Du 8 au 28 mars 2010, Hubertus Biermann interprète à la MC93 de Bobigny La Contrebasse de Patrick Süskind. Un monologue, celui du musicien dans un premier temps, puis celui de l’homme.
Le contrebassiste apparaît seul, dans une pièce où les murs et contours des objets sont figurés par des bandes blanches. Au centre, la contrebasse qui, dans son étui, prend toute la place. L’étui lui-même prend de la place, est toujours dans le passage, doit être déplacé. La contrebasse est majestueuse, large, omniprésente, par sa taille aussi bien que par son pouvoir de pénétration sonore et son rôle dans la vie du contrebassiste. Il est aussi indispensable à l’orchestre et à la symphonie qu’il n’est pas reconnu : c’est cette frustration qu’il exprime, celle du contrebassiste, et à mesure que son monologue avance, il boit de plus en plus, et c’est la frustration de l’homme qui se fait jour…
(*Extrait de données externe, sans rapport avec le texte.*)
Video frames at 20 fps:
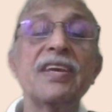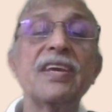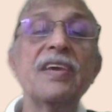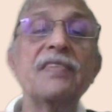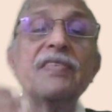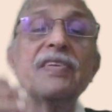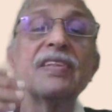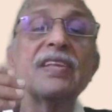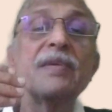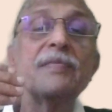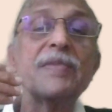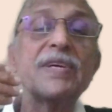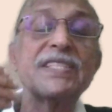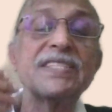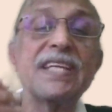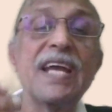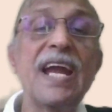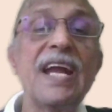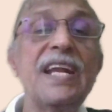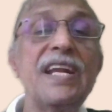giving them a
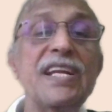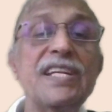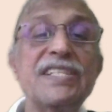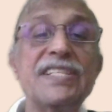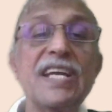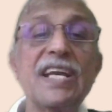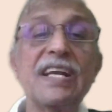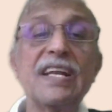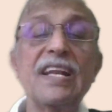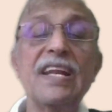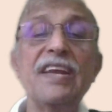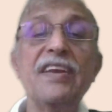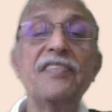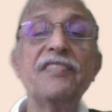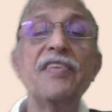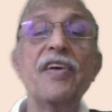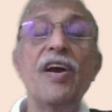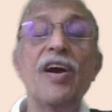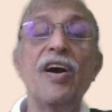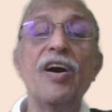signed check leaf
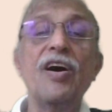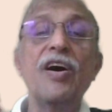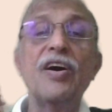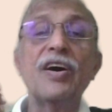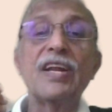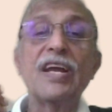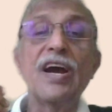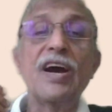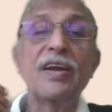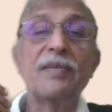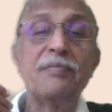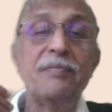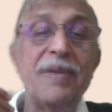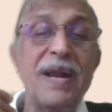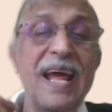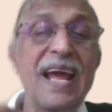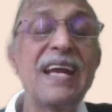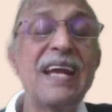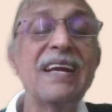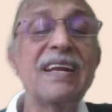or
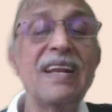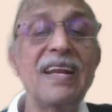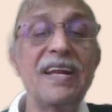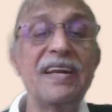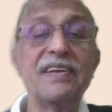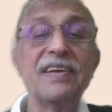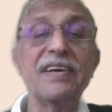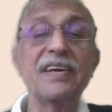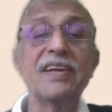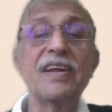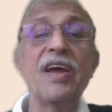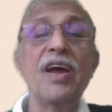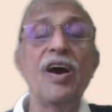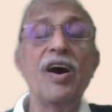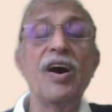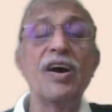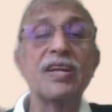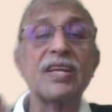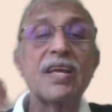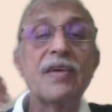blank letter
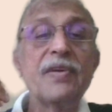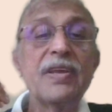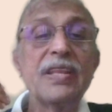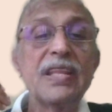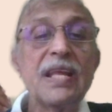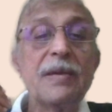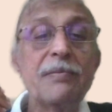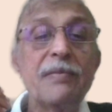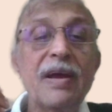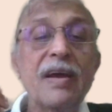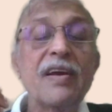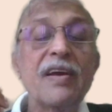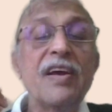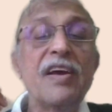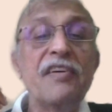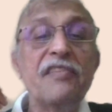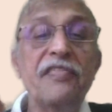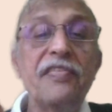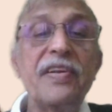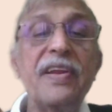or giving them a
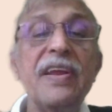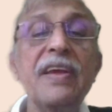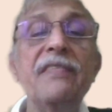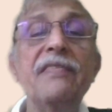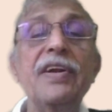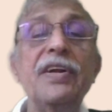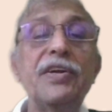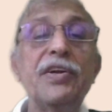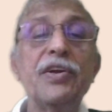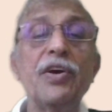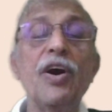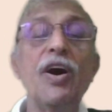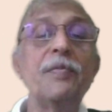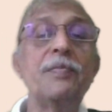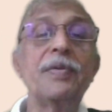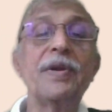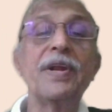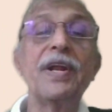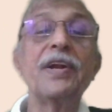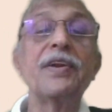free will to
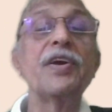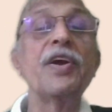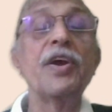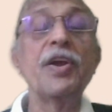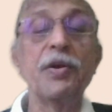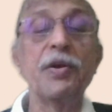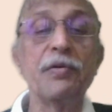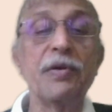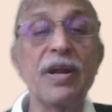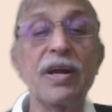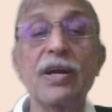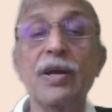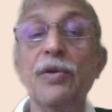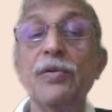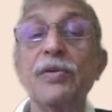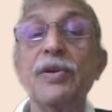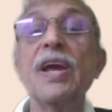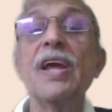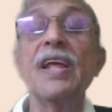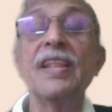operate your
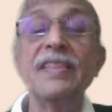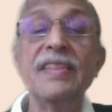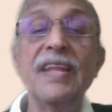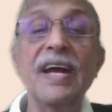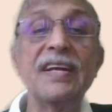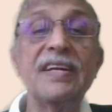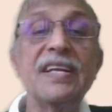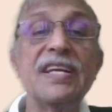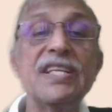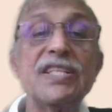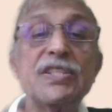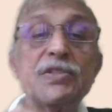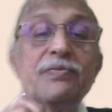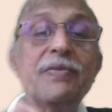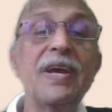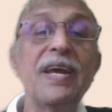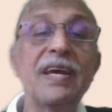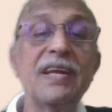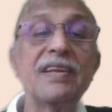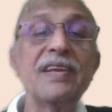account. That is
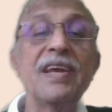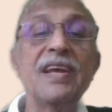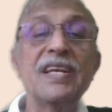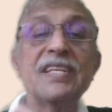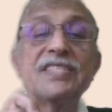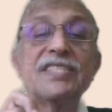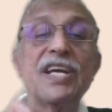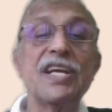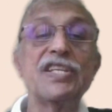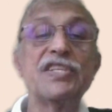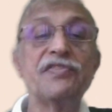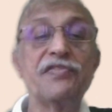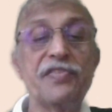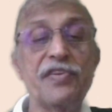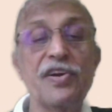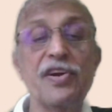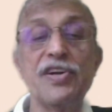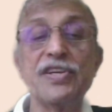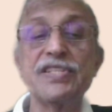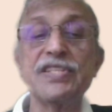where such
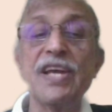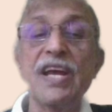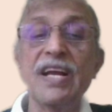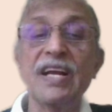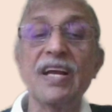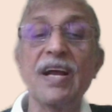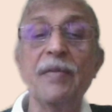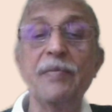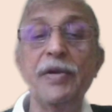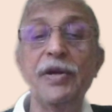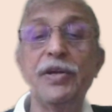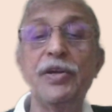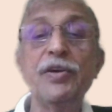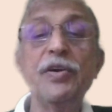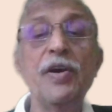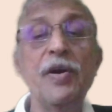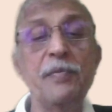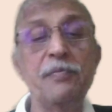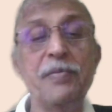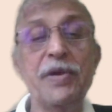frauds come
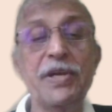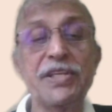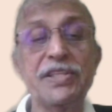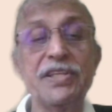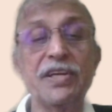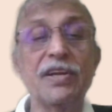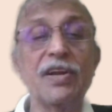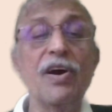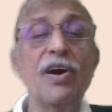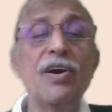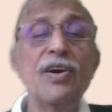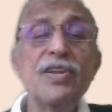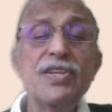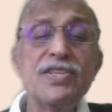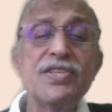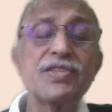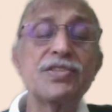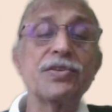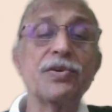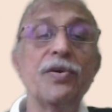into picture.
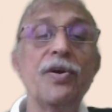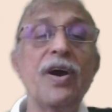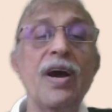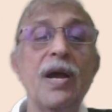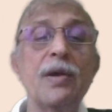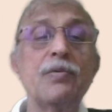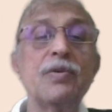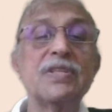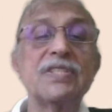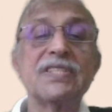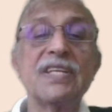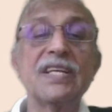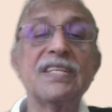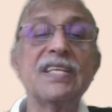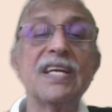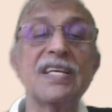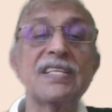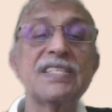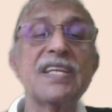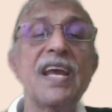Also, I will
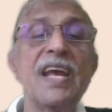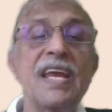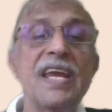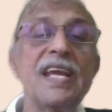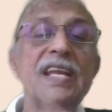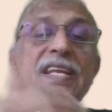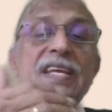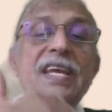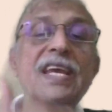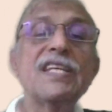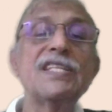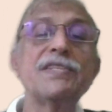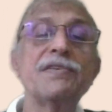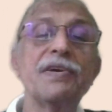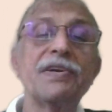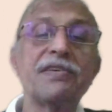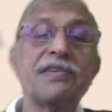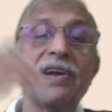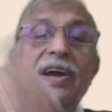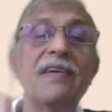suggest in case you
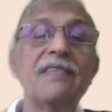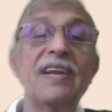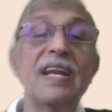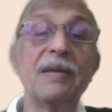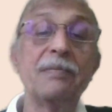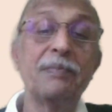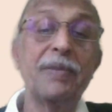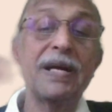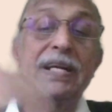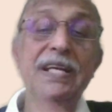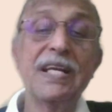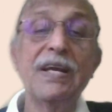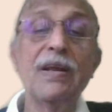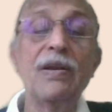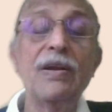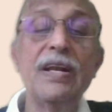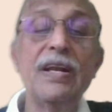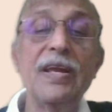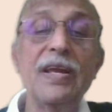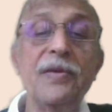are traveling
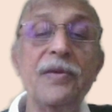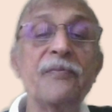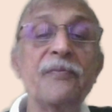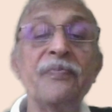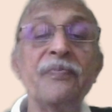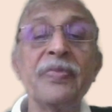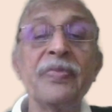particularly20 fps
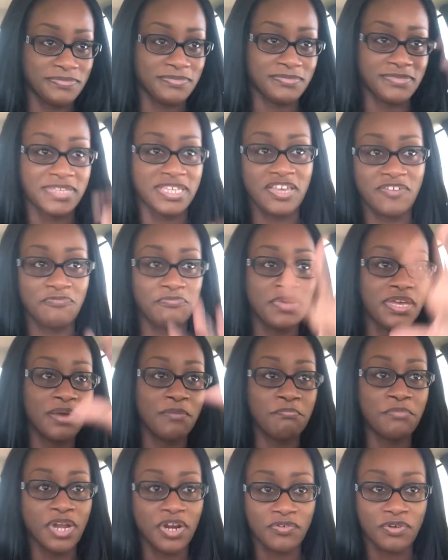give me a
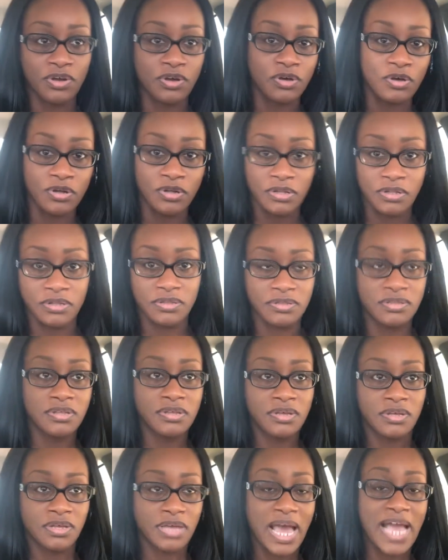miracle.
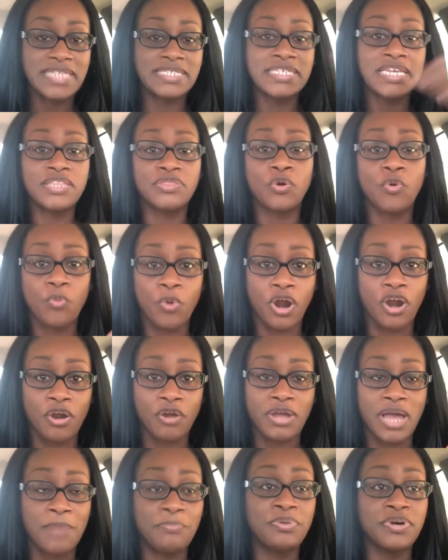I did the
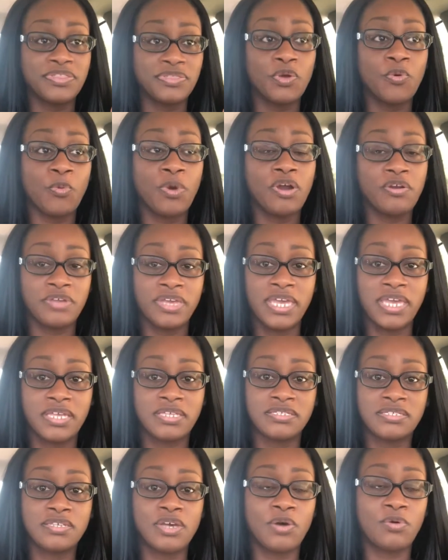work, I put the work
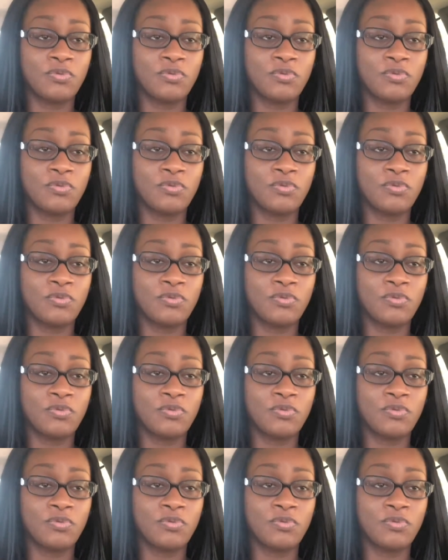in. So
Un texte de Süskind, où on effet l’on retrouve la même minutie, le même amour et la même haine de la perception que dans le Parfum, en même temps qu’une description de l’âme humaine, une élocution proche des oeuvres de Thomas Bernhard. Un texte merveilleusement servi par Hubertus Biermann, dont l’âge, l’apparence physique même, semble changer entre ses moments de rage, d’inspiration, d’interprétation. Car Hubertus Biermann est aussi contrebassiste, et joue quelques morceaux en solo, même si son personnage répète qu’on ne saurait sortir quoi que ce soit d’harmonieux d’une contrebasse, et encore moins en jouer en solo. A noter, en particulier, en plus du morceau final, classique, et qui nous élève très haut, un morceau de contrebasse qu’on pourrait qualifier de « total » : percussion sur les cordes, sur le corps de la contrebasse, coups de pied et sur la tête, crissement des doigts caressant le bois, et bien sûr frottement de l’archet, mais pas seulement dans le sens attendu : une grande découvert dans ce spectacle, celle d’un son presque électronique, industriel, et je me répète, « total », émis par une contrebasse.